Ron received many awards during his lifetime. Among his favorites was the Martha Walker Garden Club’s Golden Trowel Award in 1989 “For Unwavering Willingness To Water When Even Weeds Are Withering, And For Unswerving Dedication To Beautifying Italian Village.” A month prior to purchasing his home at 60 Hubbard in August of 1982, he had attended the dedication of Italian Village Park and liked the fact that there was this nice little park directly across the street from the house.
Ron was a romantic, but also a warrior. His years as a Marine had made the concept of freedom very precious to him. He was a free thinking Republican. He was a crack shot, but I never saw him carry a gun. He didn’t have to.
Ron was on the hunt for a red-haired girl with freckles. Or, as he would say “close enough.” Nancy was that girl. She welcomed him into her heart and her family and together they shared dreams which came true when Nancy opened the Cookware Sorcerer. Buying trips meant travel, to Chicago, Las Vegas or San Francisco. And that meant eating out, something Ron took very seriously. That and having the right tools, whether it was a restaurant stove or a perfectly sharpened knife, Ron was serious about the art of eating.

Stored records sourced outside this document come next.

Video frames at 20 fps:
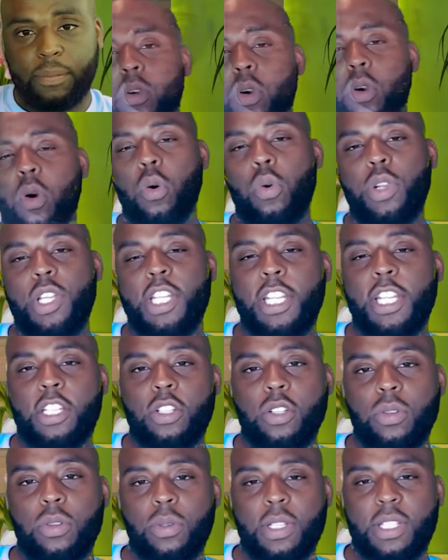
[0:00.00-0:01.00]
All you need to
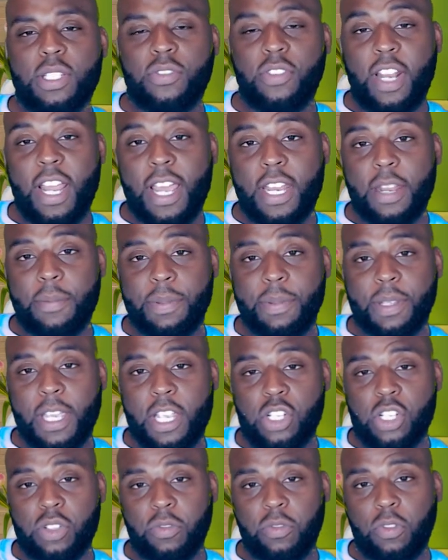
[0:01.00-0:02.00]
do is fill out an
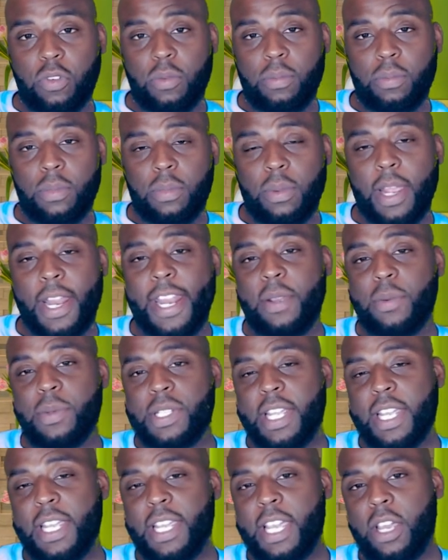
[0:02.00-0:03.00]
application form and they will
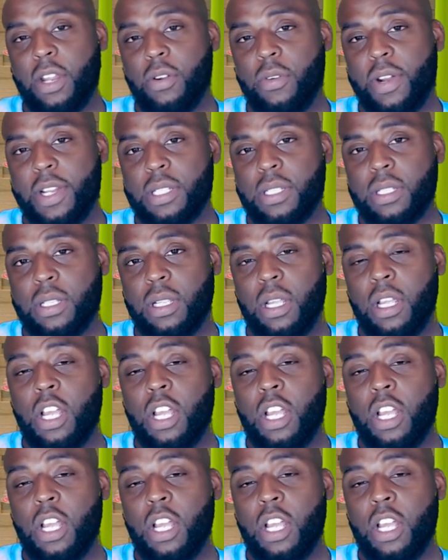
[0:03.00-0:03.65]
take care of the rest.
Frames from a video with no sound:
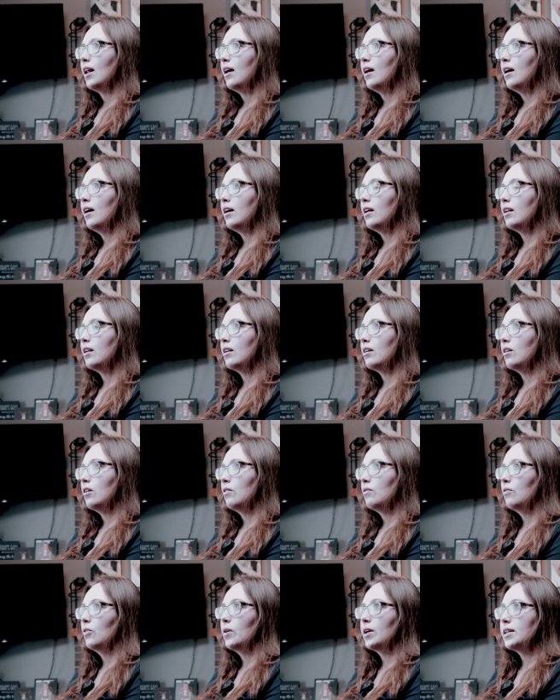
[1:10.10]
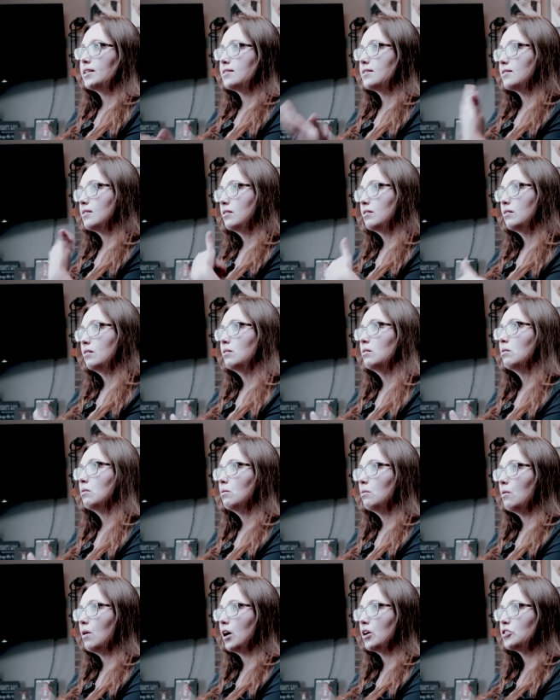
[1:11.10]
And a voice
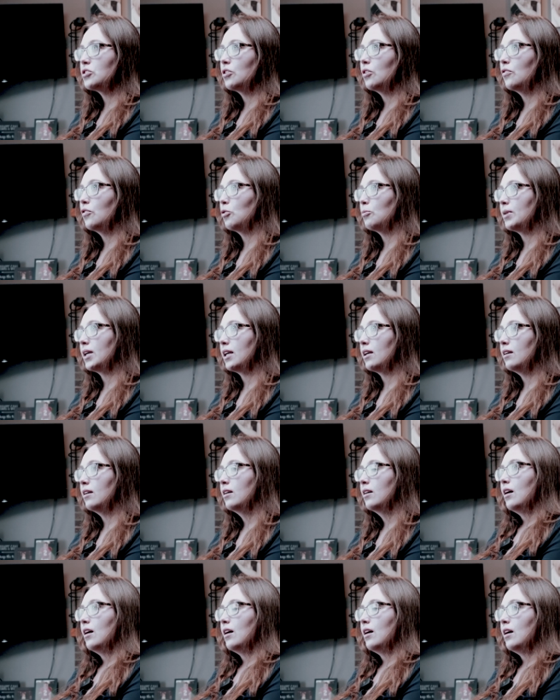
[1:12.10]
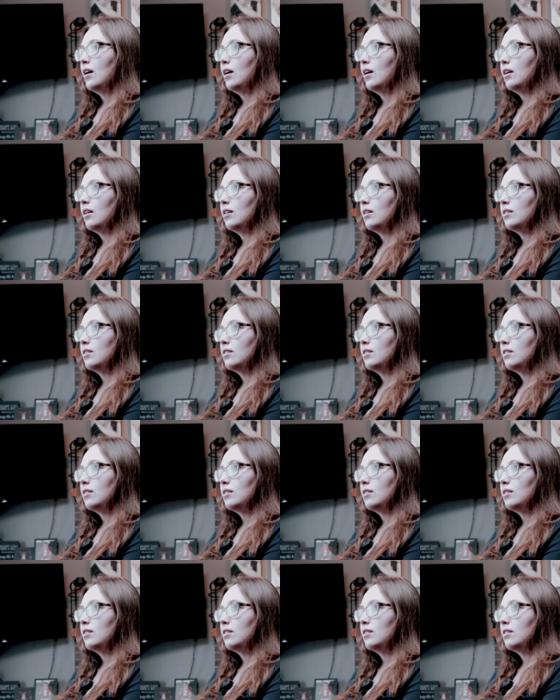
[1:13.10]
washed over me and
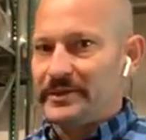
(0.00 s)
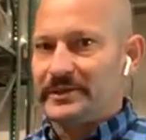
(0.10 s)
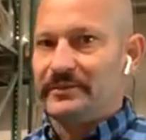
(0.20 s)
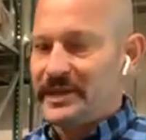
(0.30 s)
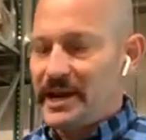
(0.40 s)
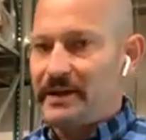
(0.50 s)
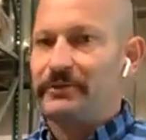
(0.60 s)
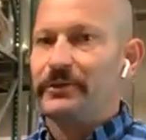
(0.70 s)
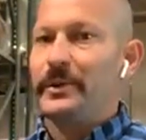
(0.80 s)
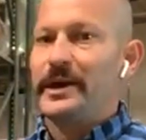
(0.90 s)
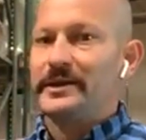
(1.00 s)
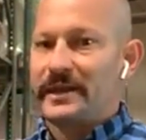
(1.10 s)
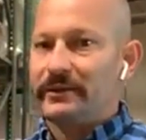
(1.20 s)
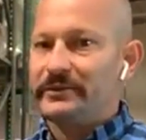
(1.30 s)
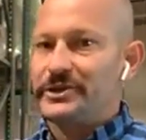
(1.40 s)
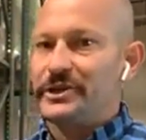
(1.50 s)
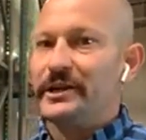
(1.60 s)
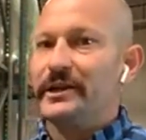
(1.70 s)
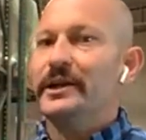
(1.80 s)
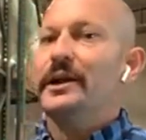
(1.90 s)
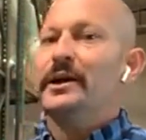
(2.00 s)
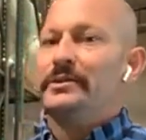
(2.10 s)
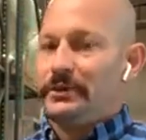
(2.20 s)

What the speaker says: at the 78 freeway salvaging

Ron was generous and loved theater. He had season tickets to Players Theater and would take a date d’jour plus another couple. For many years that other couple was Michael and me. We saw some amazing productions, thanks to Ron. And, of course, he made the dinner beforehand as well.
Ron had a wonderful sense of humor, but a “hah” was the best you could get out of him most days. It was a wonderful day if you actually got him to laugh. So, of course, that was always one of my goals.
Ron was woven into the fabric of our lives. He witnessed our courthouse wedding and flew himself to Florida for the informal family reenactment, taking photos that are treasured. He loaned us the down payment on our first house. He watched our store if I was sick. He was often mistaken for my father and neither of us minded that.
It pleases me greatly that he lived to see the Garden Theater become the venue for Short North Stage. He saw several performances there and has asked that you make donations in his name to the theater. It will be a lasting legacy of the sort Ron loved the most. Donations can be made online at www.shortnorthstage.org or by mailing a check to PO Box 10689, Columbus OH 43201. There is a place in the online donation process where you can indicate “in memory of Ronald Fauver.”
Ronald E. Fauver was 83 when he passed on June 6, 2014. He is survived by his wife, Nancy Haitz, three sons and one granddaughter.
Ron was the epitome of Always Faithful. To his Country, his state, his school, his loved ones, his community. Semper Fi, Ron. And safe journey on your next great adventure.